Your goal.
Below are lines of data. Give the number of them that contain the string "with", and nothing else.
Top of Input records
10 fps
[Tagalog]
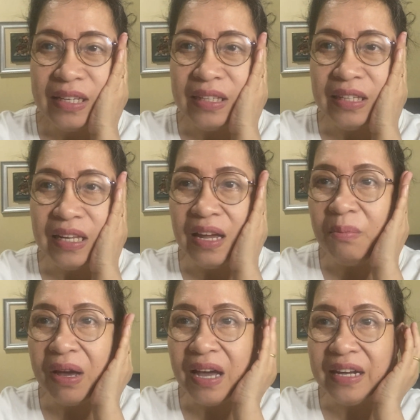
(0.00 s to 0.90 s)
hindi lang
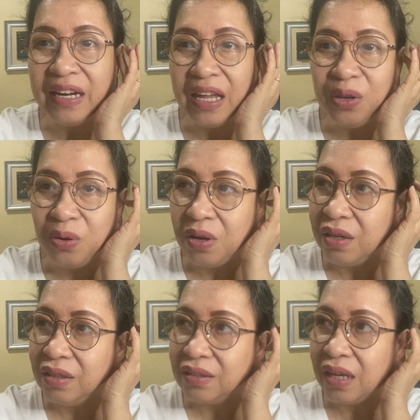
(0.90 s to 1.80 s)
mga Grego
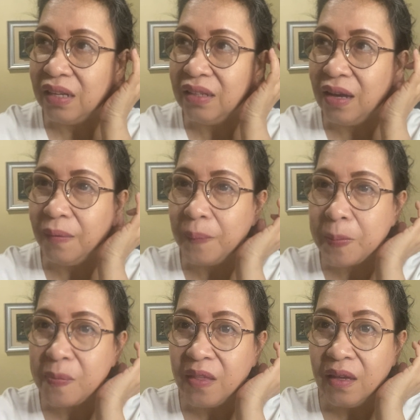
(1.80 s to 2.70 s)
ang talagang
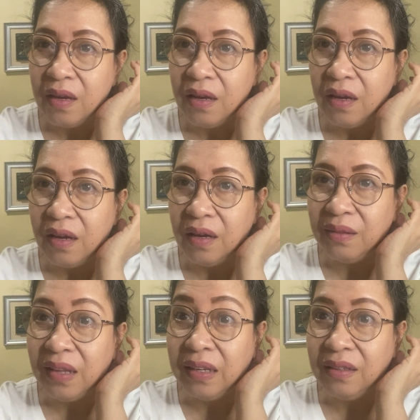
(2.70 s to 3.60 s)
uh,
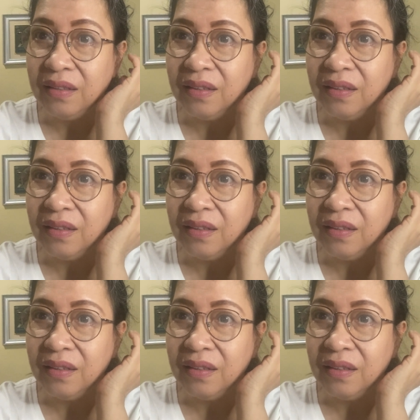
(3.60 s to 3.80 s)
nag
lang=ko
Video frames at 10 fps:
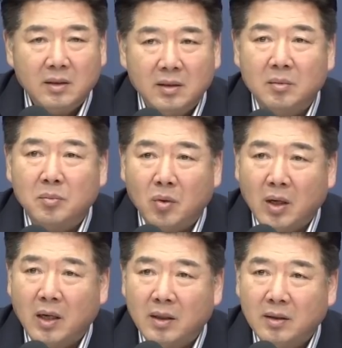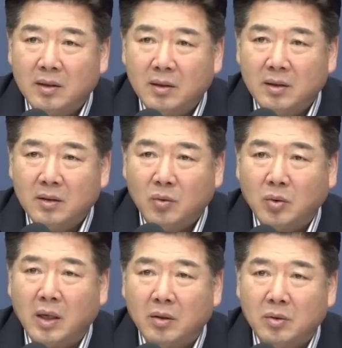음모가
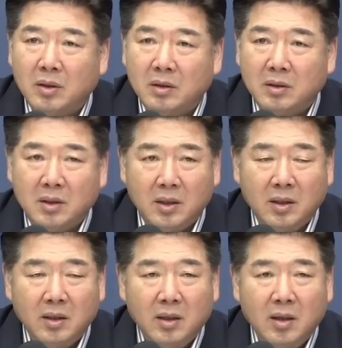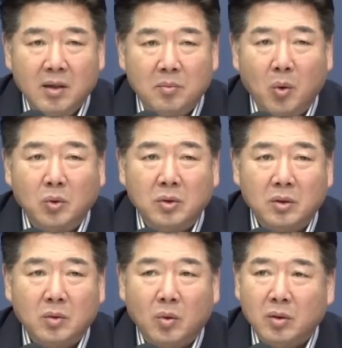도사리고 있는 것이
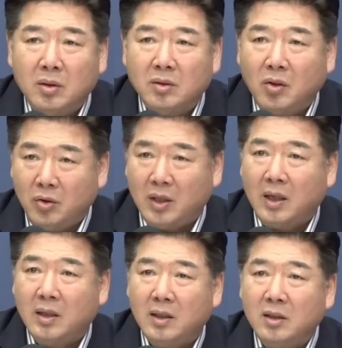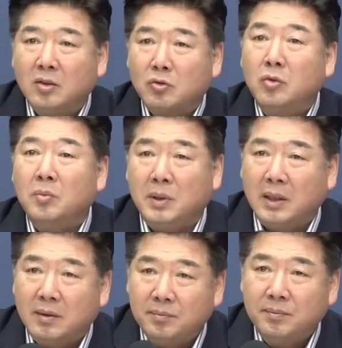모든 통일은 선이다. 이런 구호입니다.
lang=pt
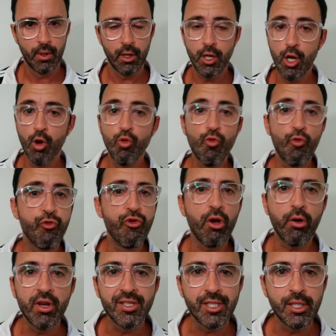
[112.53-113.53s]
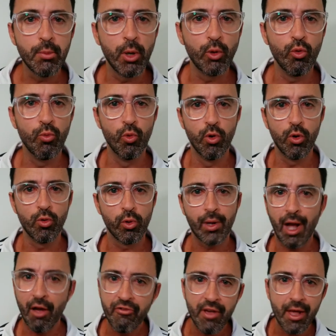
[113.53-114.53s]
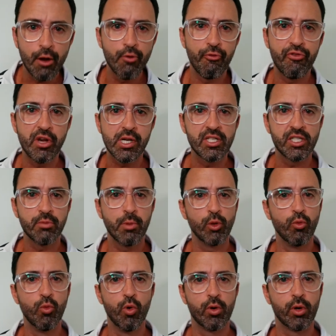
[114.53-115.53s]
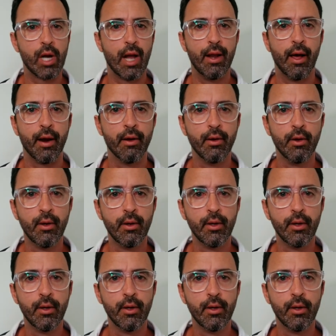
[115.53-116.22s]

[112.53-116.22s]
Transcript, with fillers: E eu não fico em cima do muro. Caveira não fica em cima do muro, galera.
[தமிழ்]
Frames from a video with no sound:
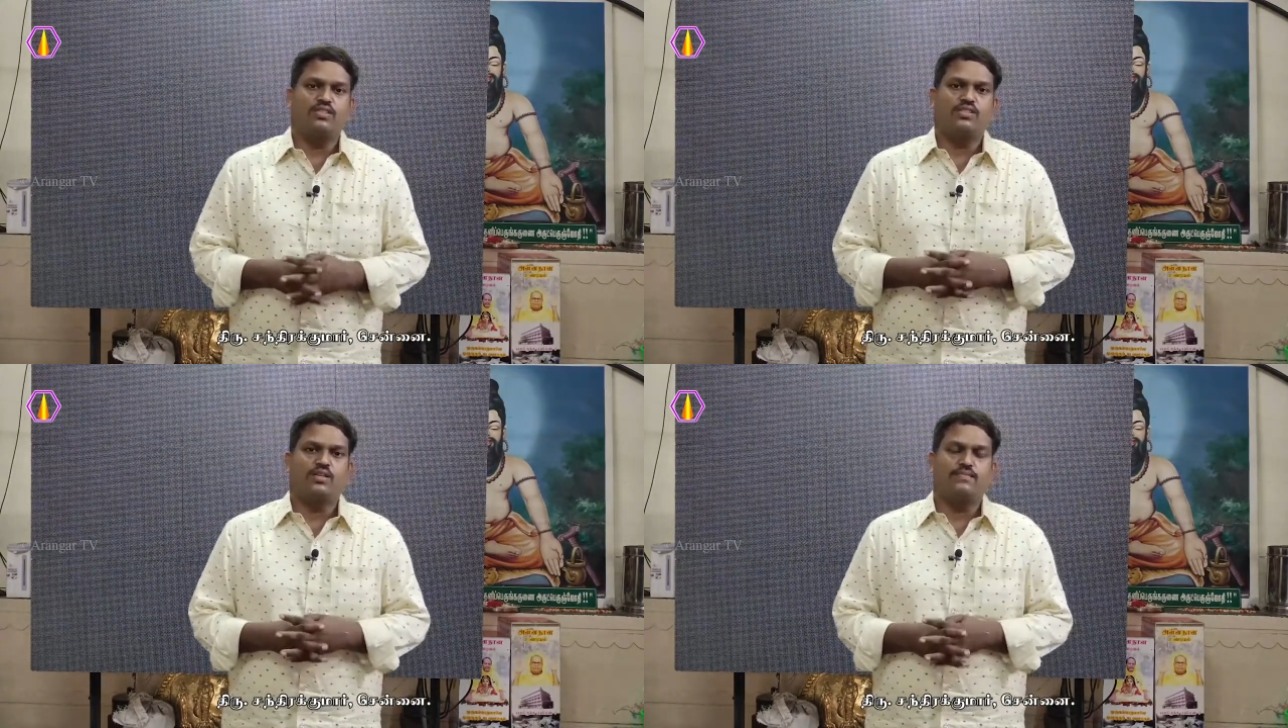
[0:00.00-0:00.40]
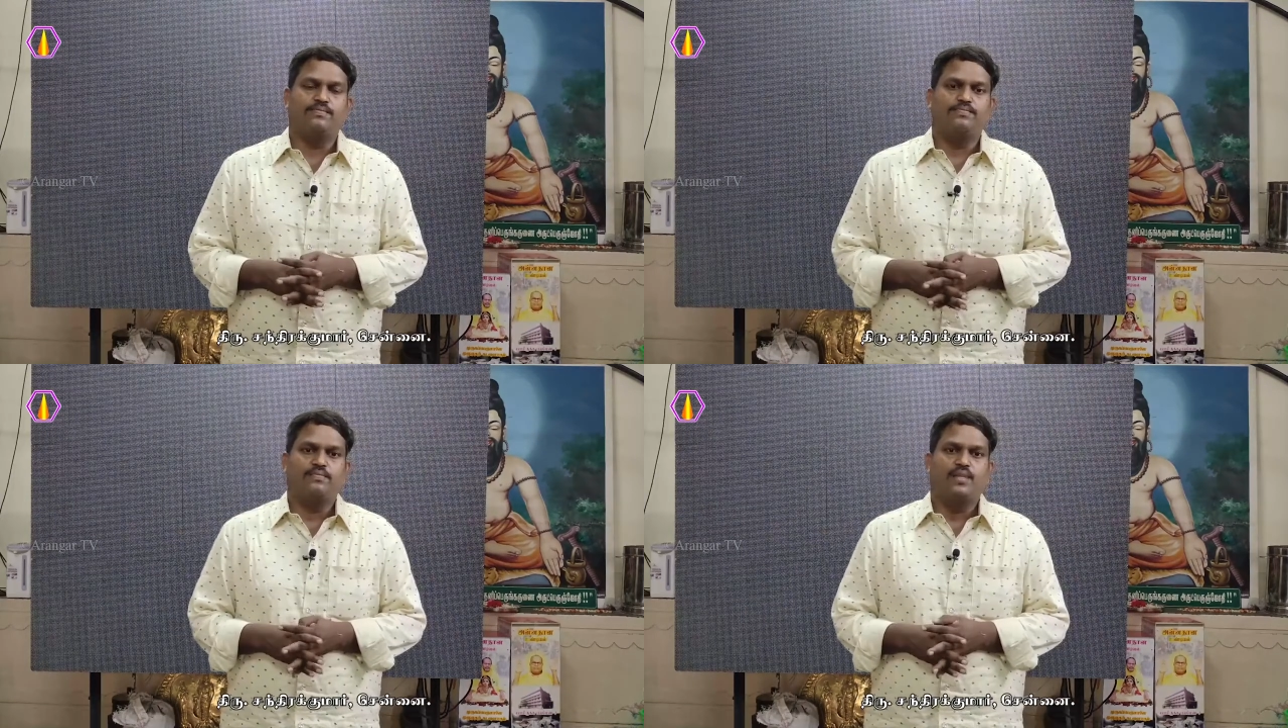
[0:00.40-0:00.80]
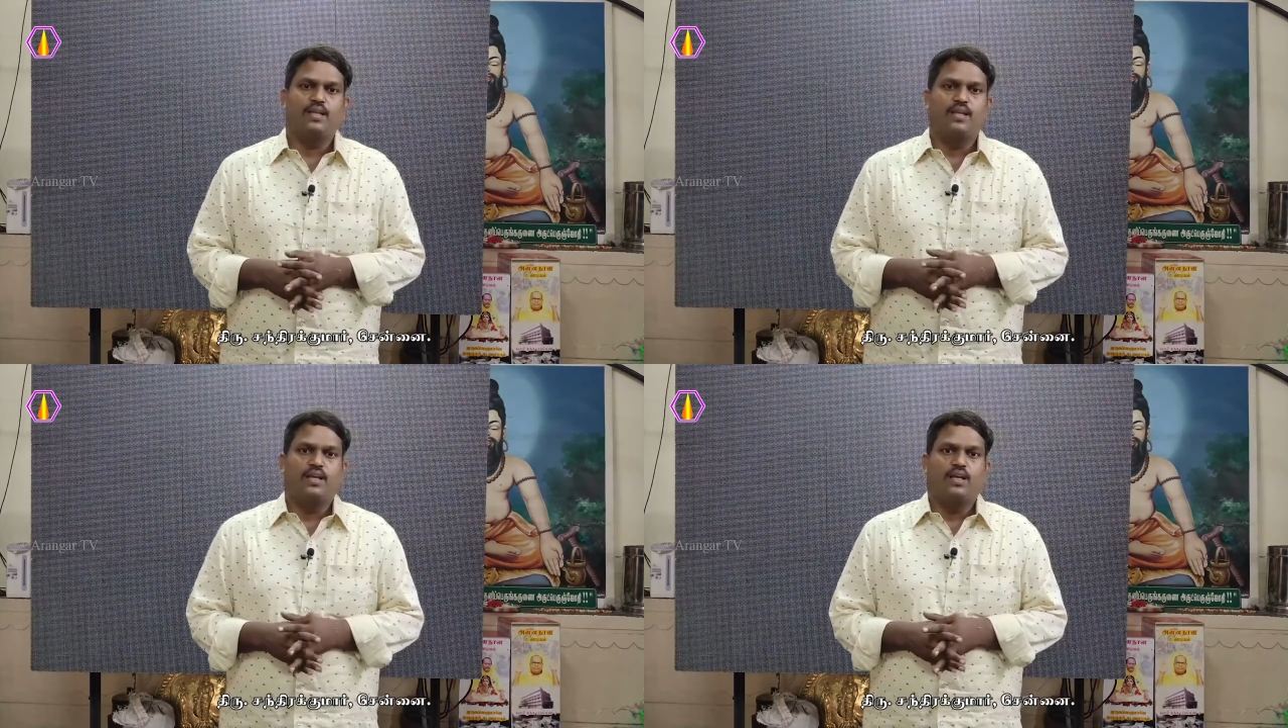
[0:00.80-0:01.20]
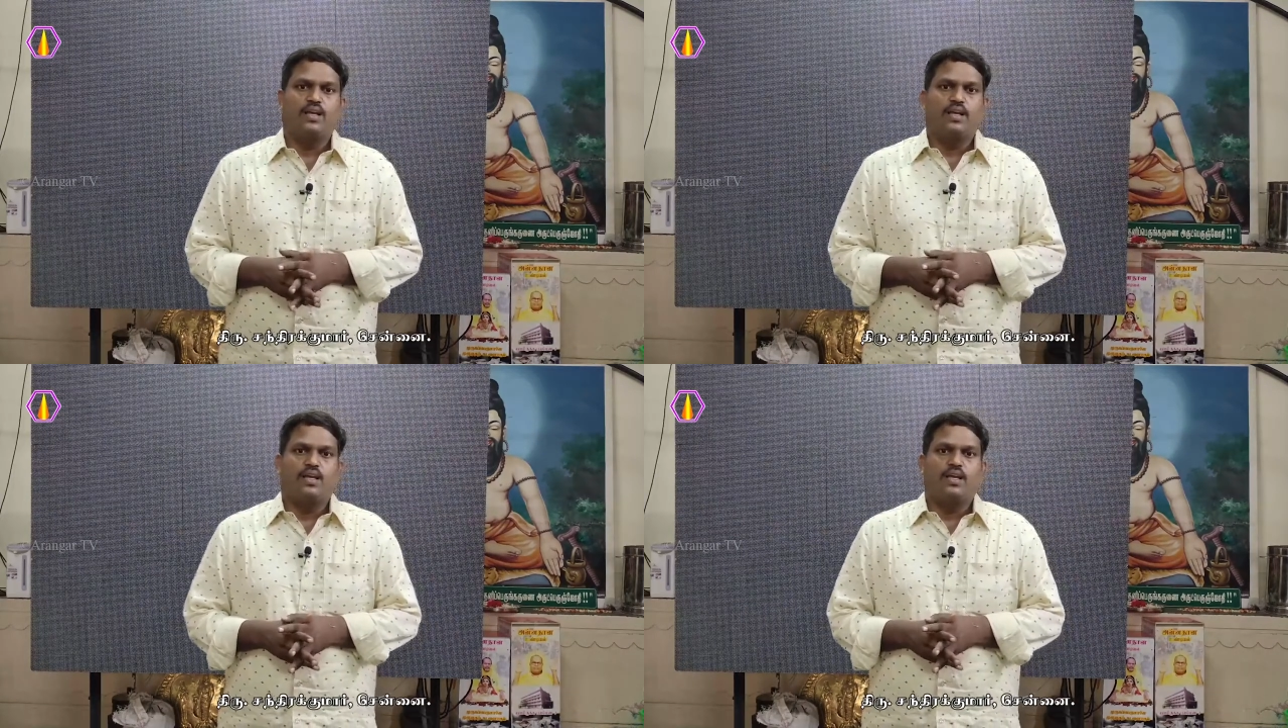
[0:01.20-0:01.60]
ஆசை தான்
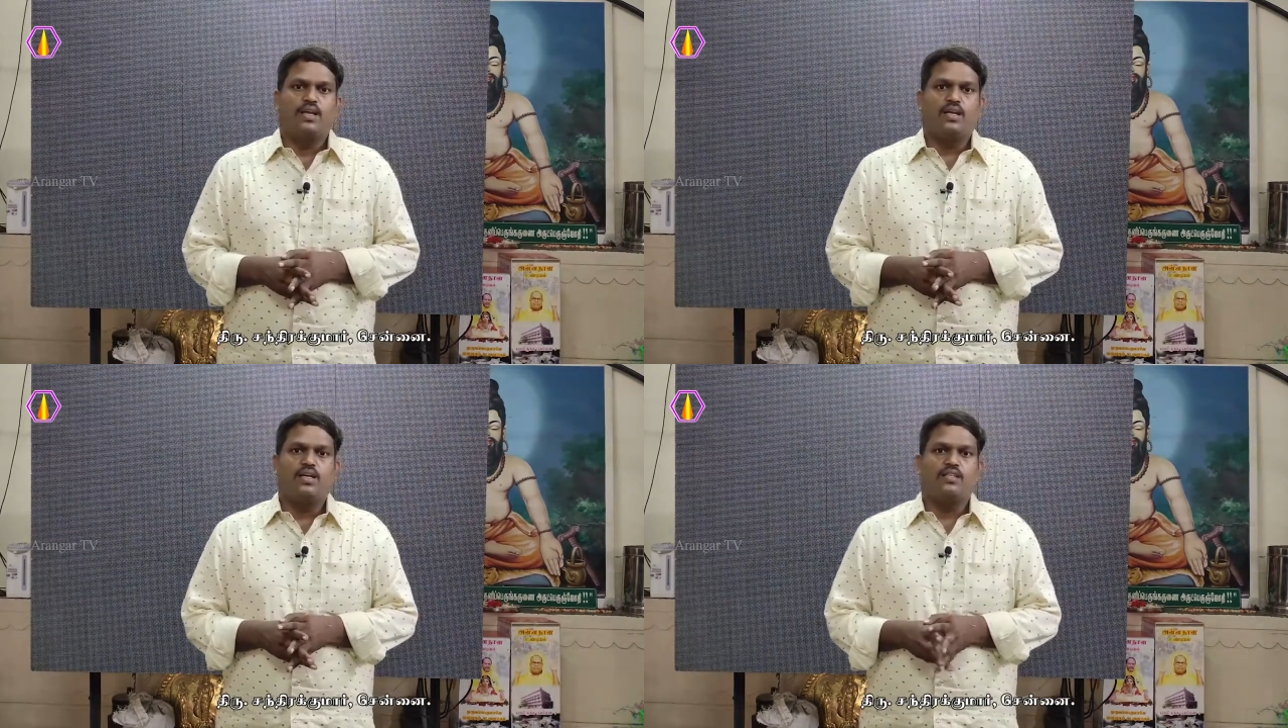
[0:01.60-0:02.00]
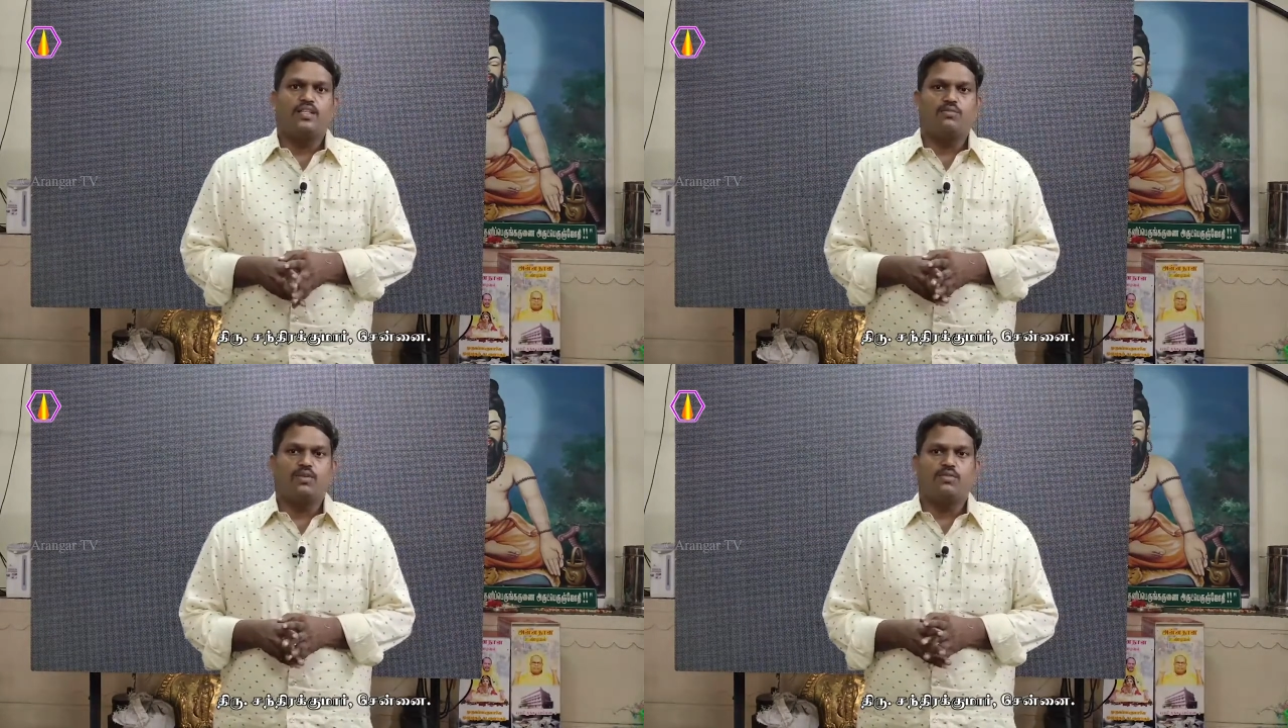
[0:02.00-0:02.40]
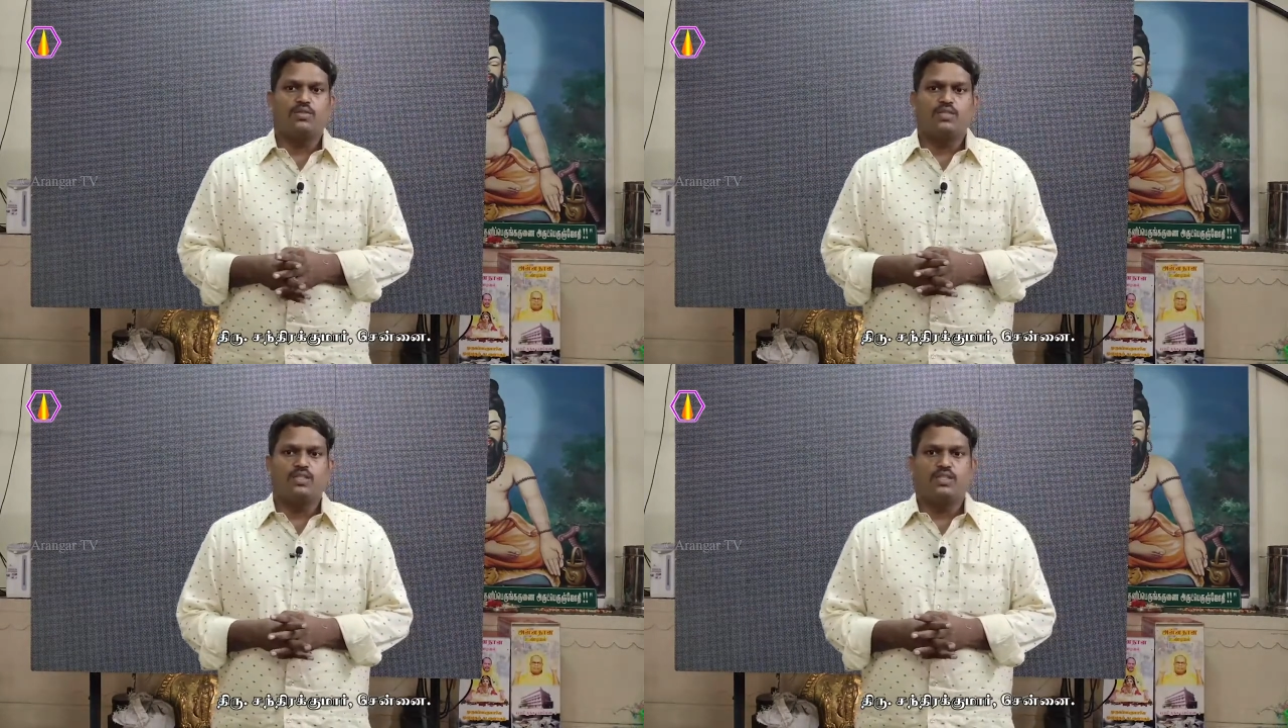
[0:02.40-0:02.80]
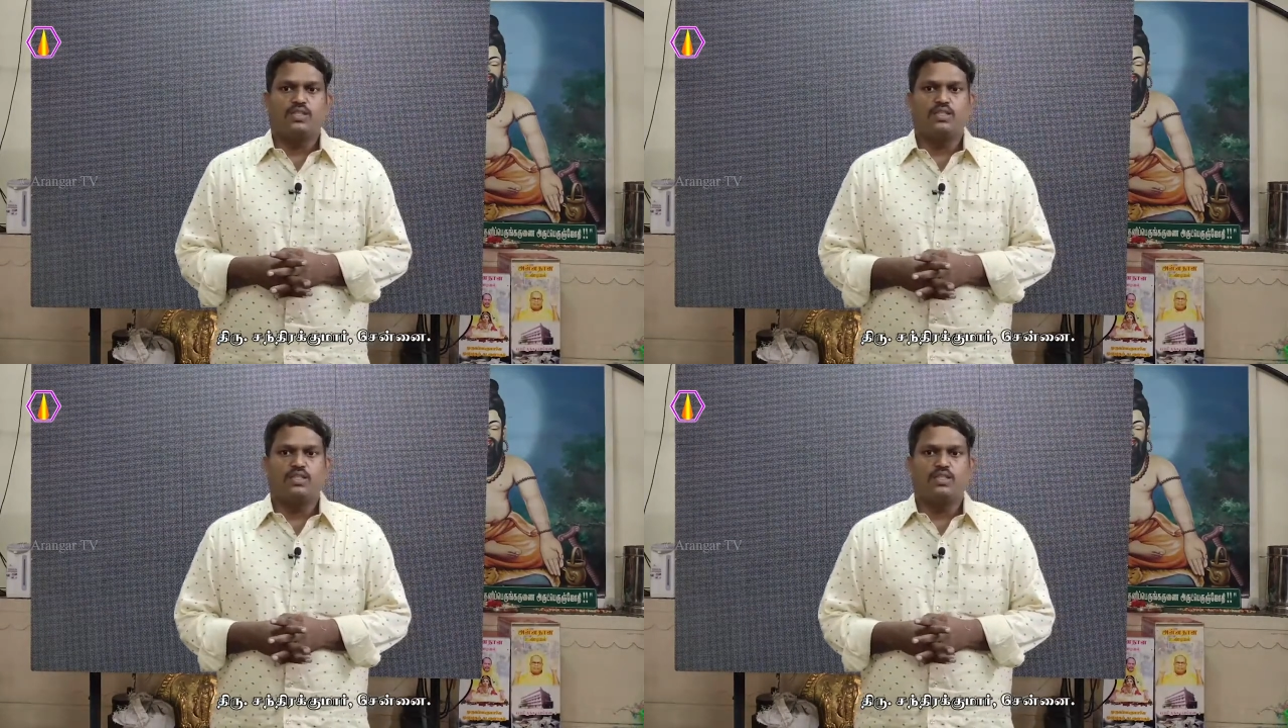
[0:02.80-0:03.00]
எனக்கு திருமணம் வந்து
Bottom of Input records
Problem solution.
2